- _INSTRUCTIONS FOR THE TASK_
Reproduce exactly, with no pictures, each line from the opening of the material down through the line containing "[5.40-6.30s]".

- _DATA SUPPLIED_
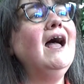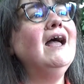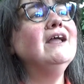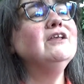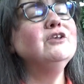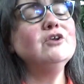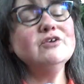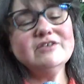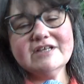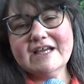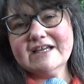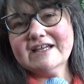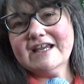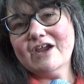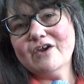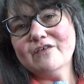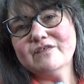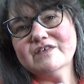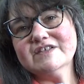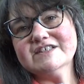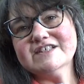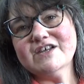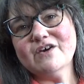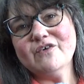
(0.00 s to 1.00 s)
You take care of
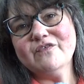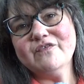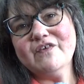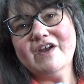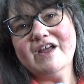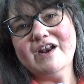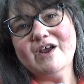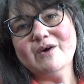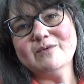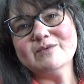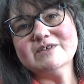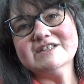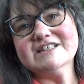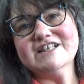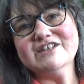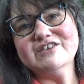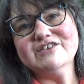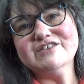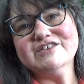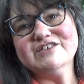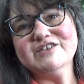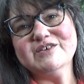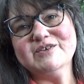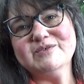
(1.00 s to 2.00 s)
yourself, and I will see
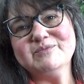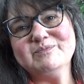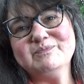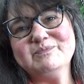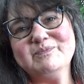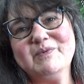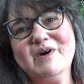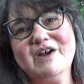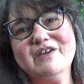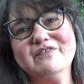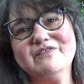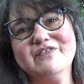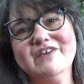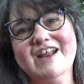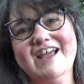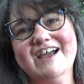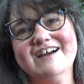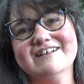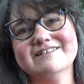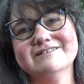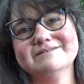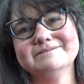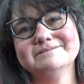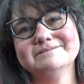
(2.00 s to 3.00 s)
you soon. Bye for now.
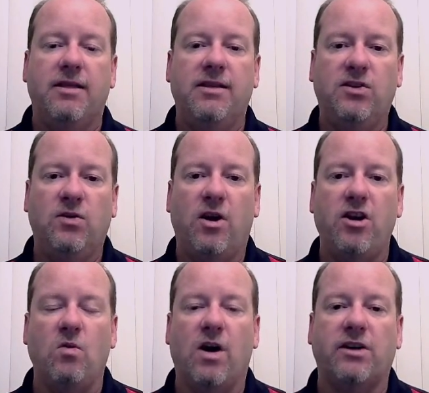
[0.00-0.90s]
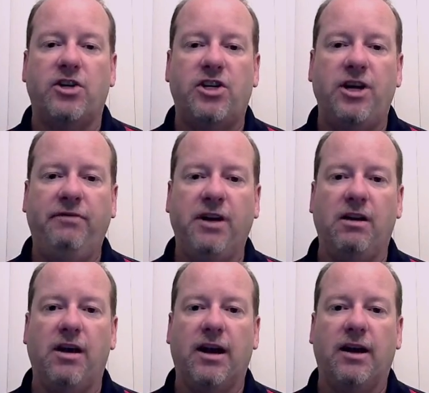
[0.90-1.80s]
This one you want to shift
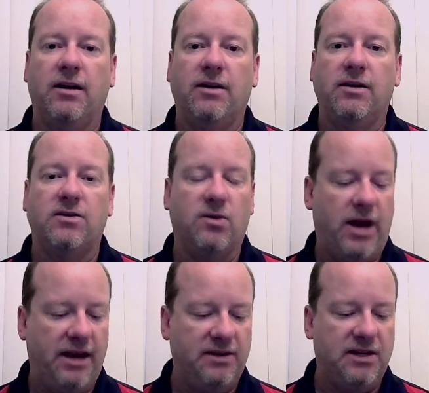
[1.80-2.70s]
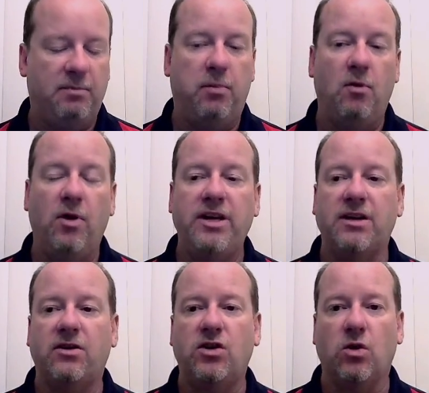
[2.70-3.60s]
click so it ends up
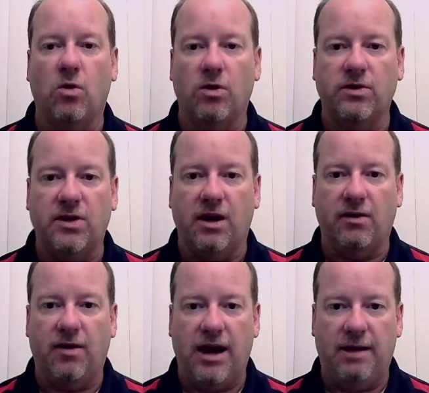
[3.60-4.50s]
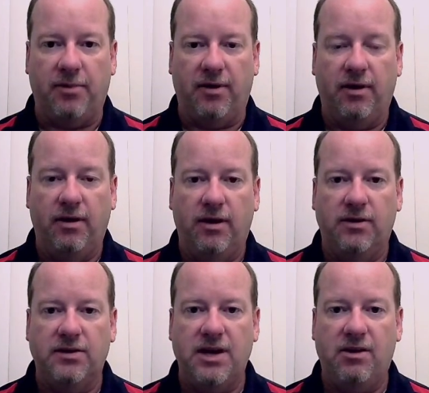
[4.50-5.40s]
pointed towards the other hopper.
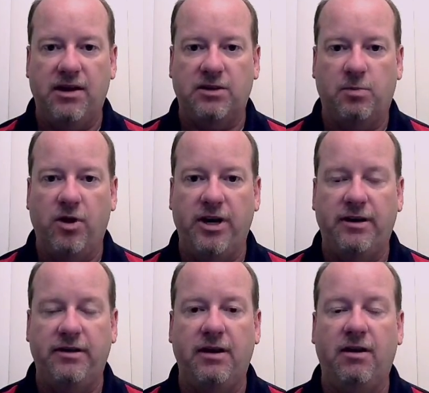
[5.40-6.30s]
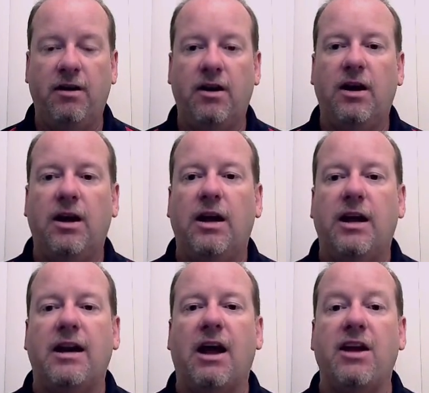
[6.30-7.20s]
See how that's pointed there?
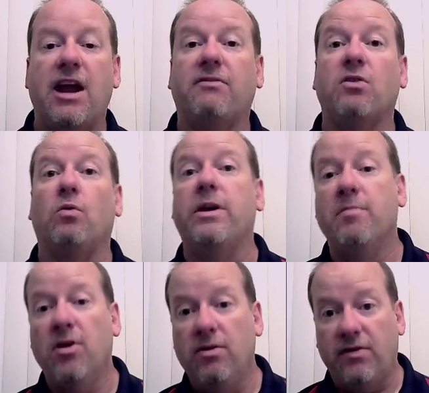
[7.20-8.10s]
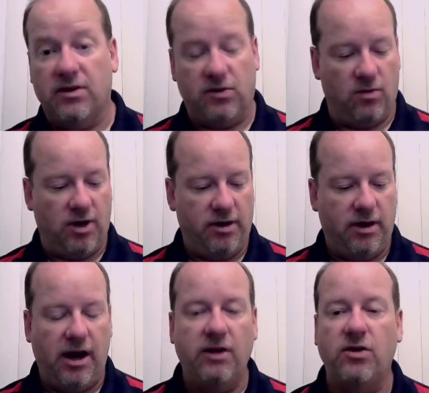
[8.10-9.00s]
Now you have to remove this one
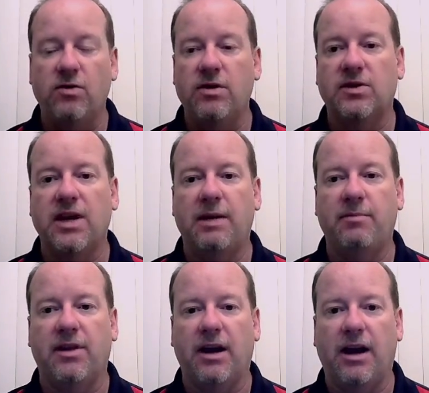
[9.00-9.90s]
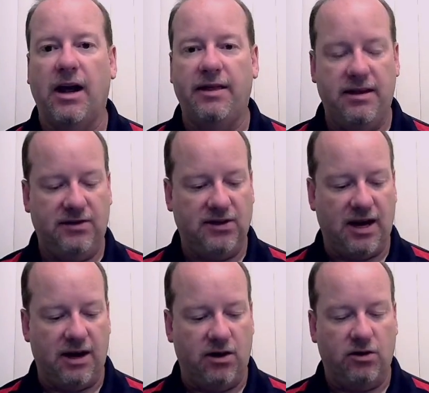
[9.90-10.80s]
and do the same thing on this
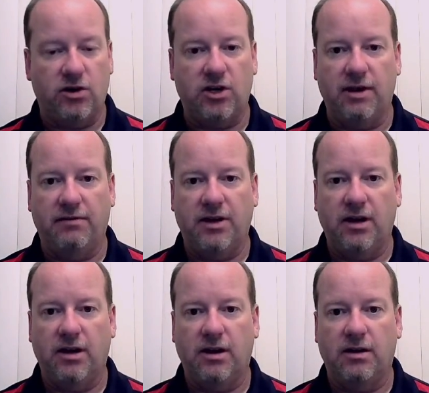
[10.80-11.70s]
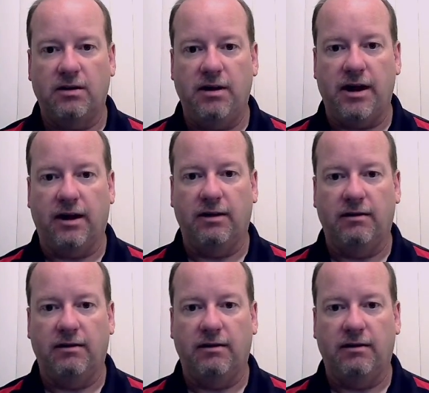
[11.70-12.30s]
side. Shift click.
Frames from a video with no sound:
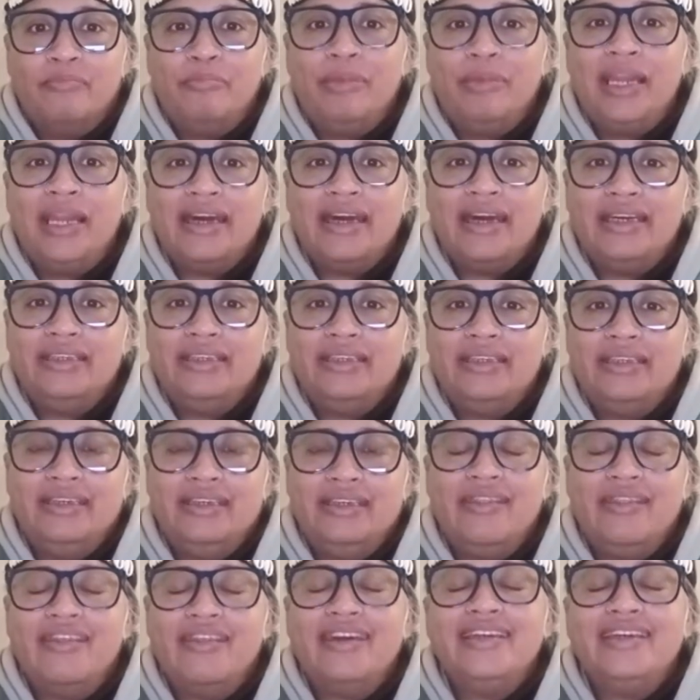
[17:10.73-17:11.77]
played
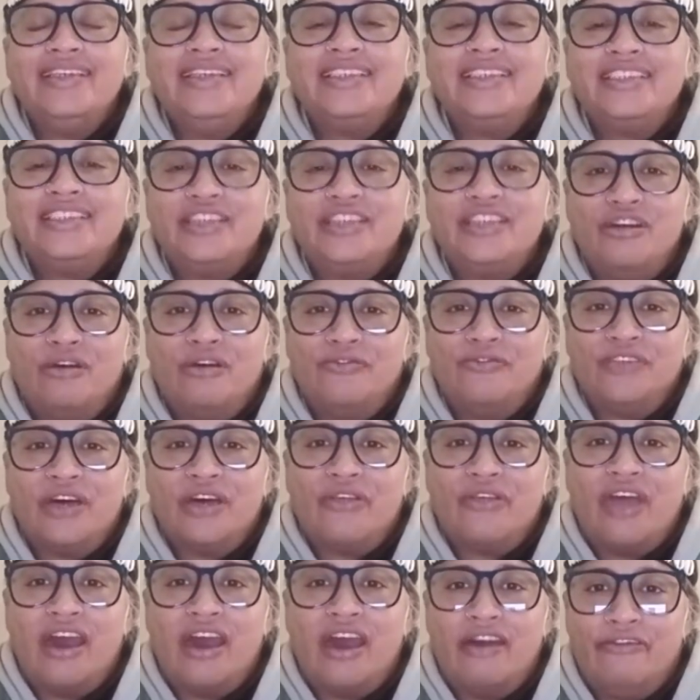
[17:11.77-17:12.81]
in the history of
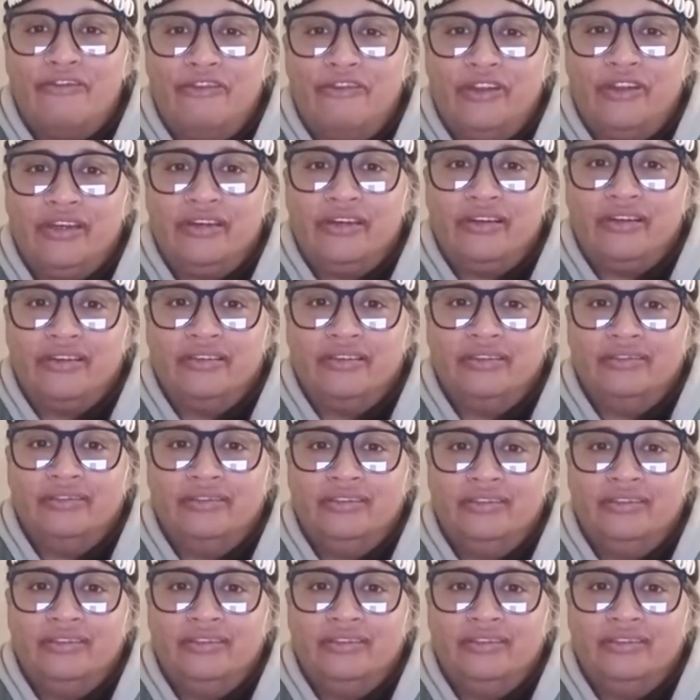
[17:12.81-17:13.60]
South Africa,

- _EXERCISE RESULT_
(0.00 s to 1.00 s)
You take care of
(1.00 s to 2.00 s)
yourself, and I will see
(2.00 s to 3.00 s)
you soon. Bye for now.
[0.00-0.90s]
[0.90-1.80s]
This one you want to shift
[1.80-2.70s]
[2.70-3.60s]
click so it ends up
[3.60-4.50s]
[4.50-5.40s]
pointed towards the other hopper.
[5.40-6.30s]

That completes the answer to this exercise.